Zinc is an essential mineral that contributes to a range of cellular functions, including:
- immune system functioning
- protein and DNA synthesis
- wound healing
- cell division
- enzyme activity
Zinc may also play a role in the development of acne.
A 2013 study investigated the blood levels of zinc, vitamin A, and vitamin E in people with and without acne. The researchers found that the levels of all of these vitamins and minerals were significantly lower in the people with acne. They concluded that a diet rich in these nutrients could help prevent or treat acne.
A systematic review from 2013 also suggests that oral and topical forms of zinc may help treat acne. The authors found evidence indicating that zinc has antibacterial and anti-inflammatory properties that may be beneficial in reducing acne. Zinc may also decrease oil production on the skin.
It is easy to include zinc as a part of a varied diet. Foods that are good sources of zinc include:
- seafood, such as oysters, crab, and lobster
- red meat
- fortified breakfast cereals
- beans, nuts, and whole grains
- dairy products
It is also possible to take zinc as a dietary supplement, either as part of a multivitamin tablet or on its own.
People can purchase a range of zinc supplements online.
Vitamin D helps the body absorb calcium and is essential to bone health. It also plays an important role in the communication between nerve cells and the body’s ability to fight off germs.

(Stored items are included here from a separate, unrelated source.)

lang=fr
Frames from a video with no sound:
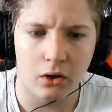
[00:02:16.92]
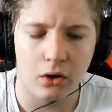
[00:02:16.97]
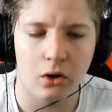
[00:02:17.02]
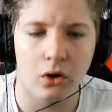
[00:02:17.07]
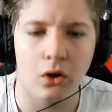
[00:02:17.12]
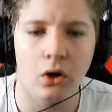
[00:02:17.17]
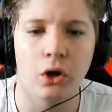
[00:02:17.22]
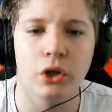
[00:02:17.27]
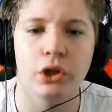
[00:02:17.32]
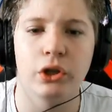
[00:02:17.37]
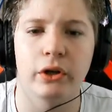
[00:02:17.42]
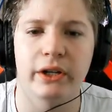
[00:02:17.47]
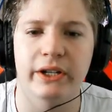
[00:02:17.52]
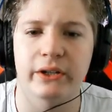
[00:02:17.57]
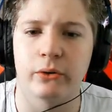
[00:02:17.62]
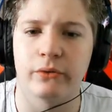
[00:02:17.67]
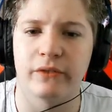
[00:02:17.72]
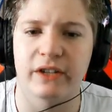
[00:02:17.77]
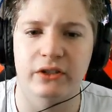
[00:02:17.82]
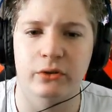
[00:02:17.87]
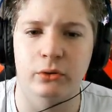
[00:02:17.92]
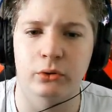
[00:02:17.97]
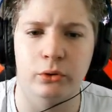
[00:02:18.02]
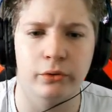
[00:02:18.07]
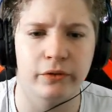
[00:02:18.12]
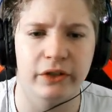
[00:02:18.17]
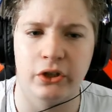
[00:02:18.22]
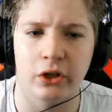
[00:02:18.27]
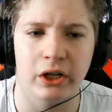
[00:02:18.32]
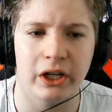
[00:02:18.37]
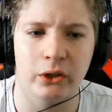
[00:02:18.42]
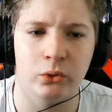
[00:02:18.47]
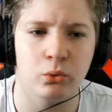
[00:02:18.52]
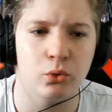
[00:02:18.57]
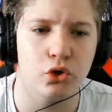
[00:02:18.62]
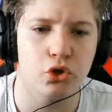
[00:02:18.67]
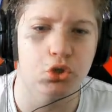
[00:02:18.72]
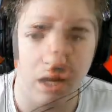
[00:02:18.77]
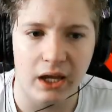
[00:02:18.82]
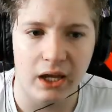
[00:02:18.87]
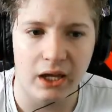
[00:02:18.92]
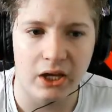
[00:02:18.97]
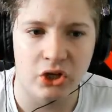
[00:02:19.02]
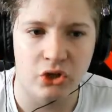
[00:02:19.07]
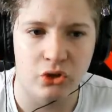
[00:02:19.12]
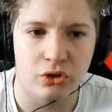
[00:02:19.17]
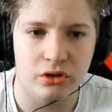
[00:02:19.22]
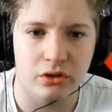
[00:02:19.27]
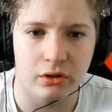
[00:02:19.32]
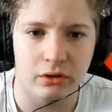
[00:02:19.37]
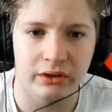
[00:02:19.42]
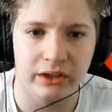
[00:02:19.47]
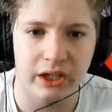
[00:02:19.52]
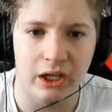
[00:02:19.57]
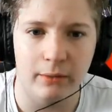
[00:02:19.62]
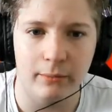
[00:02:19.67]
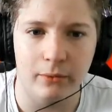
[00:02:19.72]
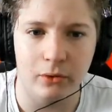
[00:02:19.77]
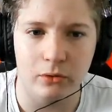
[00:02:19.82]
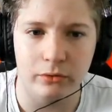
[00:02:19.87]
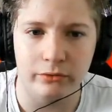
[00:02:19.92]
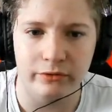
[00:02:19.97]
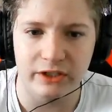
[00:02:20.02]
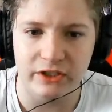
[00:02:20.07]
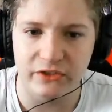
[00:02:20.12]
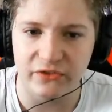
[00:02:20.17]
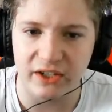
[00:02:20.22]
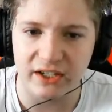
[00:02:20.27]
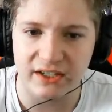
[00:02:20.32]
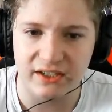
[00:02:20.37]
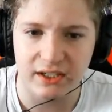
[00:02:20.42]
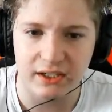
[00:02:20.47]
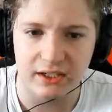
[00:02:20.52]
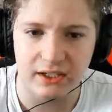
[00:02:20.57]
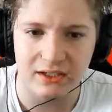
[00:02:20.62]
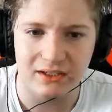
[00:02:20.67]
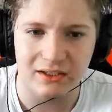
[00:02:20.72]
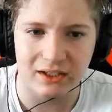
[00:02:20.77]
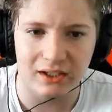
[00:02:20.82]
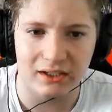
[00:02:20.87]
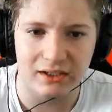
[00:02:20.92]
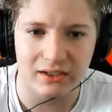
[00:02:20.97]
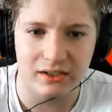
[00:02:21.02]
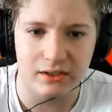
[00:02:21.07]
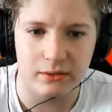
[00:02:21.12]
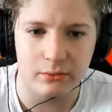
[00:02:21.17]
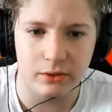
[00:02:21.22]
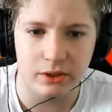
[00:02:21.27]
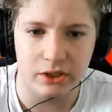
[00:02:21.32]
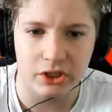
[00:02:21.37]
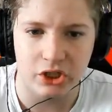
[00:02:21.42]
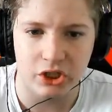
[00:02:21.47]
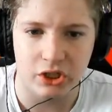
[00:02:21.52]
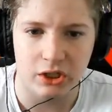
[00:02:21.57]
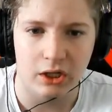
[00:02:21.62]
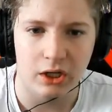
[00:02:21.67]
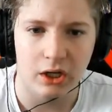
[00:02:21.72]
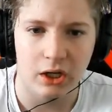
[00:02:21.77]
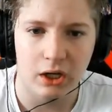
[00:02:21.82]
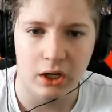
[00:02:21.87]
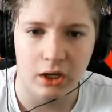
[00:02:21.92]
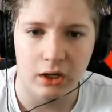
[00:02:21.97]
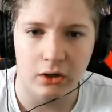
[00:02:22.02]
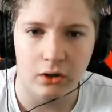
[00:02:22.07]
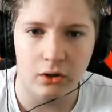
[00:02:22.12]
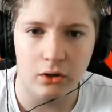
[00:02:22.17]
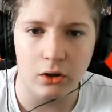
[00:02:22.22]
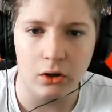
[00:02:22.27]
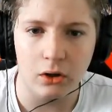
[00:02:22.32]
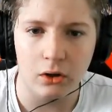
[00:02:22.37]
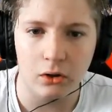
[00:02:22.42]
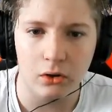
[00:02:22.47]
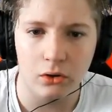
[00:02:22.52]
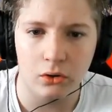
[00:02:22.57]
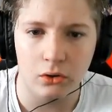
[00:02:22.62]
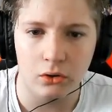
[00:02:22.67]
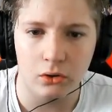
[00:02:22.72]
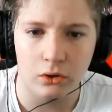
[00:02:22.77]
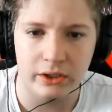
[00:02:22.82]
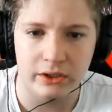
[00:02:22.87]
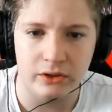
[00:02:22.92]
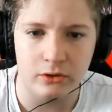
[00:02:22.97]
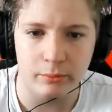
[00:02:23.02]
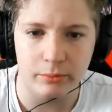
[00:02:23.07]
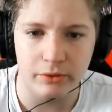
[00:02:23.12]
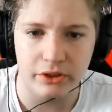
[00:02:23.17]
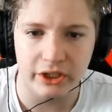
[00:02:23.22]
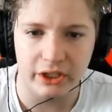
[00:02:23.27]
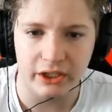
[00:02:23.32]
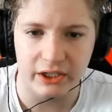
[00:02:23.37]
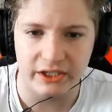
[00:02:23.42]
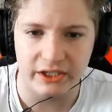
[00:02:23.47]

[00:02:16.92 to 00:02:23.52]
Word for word: Oh non, eh, on va se retrouver dans la douche. Eh, je sens tellement qu'on va se faire séquestrer ici, wesh. Oh, est-ce qu'on peut tirer la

A 2016 study found that people with acne have lower levels of vitamin D than those without the skin condition. This deficiency may be a factor in the development of acne.
According to a study from 2014, Vitamin D also blocks P. acnes from affecting skin cells. These bacteria play a significant role in the development of acne.
The results of these studies suggest that vitamin D may be beneficial in treating or preventing acne, but more research is necessary to understand these findings better.
The body produces vitamin D naturally when ultraviolet light from the sun contacts the skin. However, some foods also contain vitamin D, including:
- fatty fish, such as salmon, tuna, and mackerel
- beef liver
- fortified foods, such as milk, fruit juices, and breakfast cereals
Most health stores and pharmacies sell vitamin D supplements. These supplements are also available to purchase online.
It is not always possible for a person to prevent acne, which can sometimes run in families.
However, some ways to reduce the risk of getting acne and help prevent further outbreaks include:
- Washing the skin gently to remove excess oil and dead skin cells. However, be aware that cleaning too much can aggravate the skin and make acne worse.
- Showering after exercising or sweating, as sweat can clog pores.
- Avoiding tight clothing that prevents the skin from breathing.
- Using noncomedogenic or nonacnegenic skin products and cosmetics.
- Keeping hair products away from the face.
- Avoiding touching, picking, or popping pimples.
- Washing the hair with shampoo regularly, especially if it is oily.
Acne is a common skin condition that often develops during puberty. Many different OTC and prescription treatments are available for treating acne, but getting enough vitamins and minerals may also benefit the skin.
In particular, zinc and vitamins A and D may help treat and prevent acne. Many foods naturally contain these nutrients, including meats, fish, vegetables, and dairy products.
Fortified food products, such as breakfast cereals, milk, and fruit juices, are another excellent source.
A person can also take dietary supplements, including multivitamin products, to ensure that they are getting enough of these essential vitamins and minerals.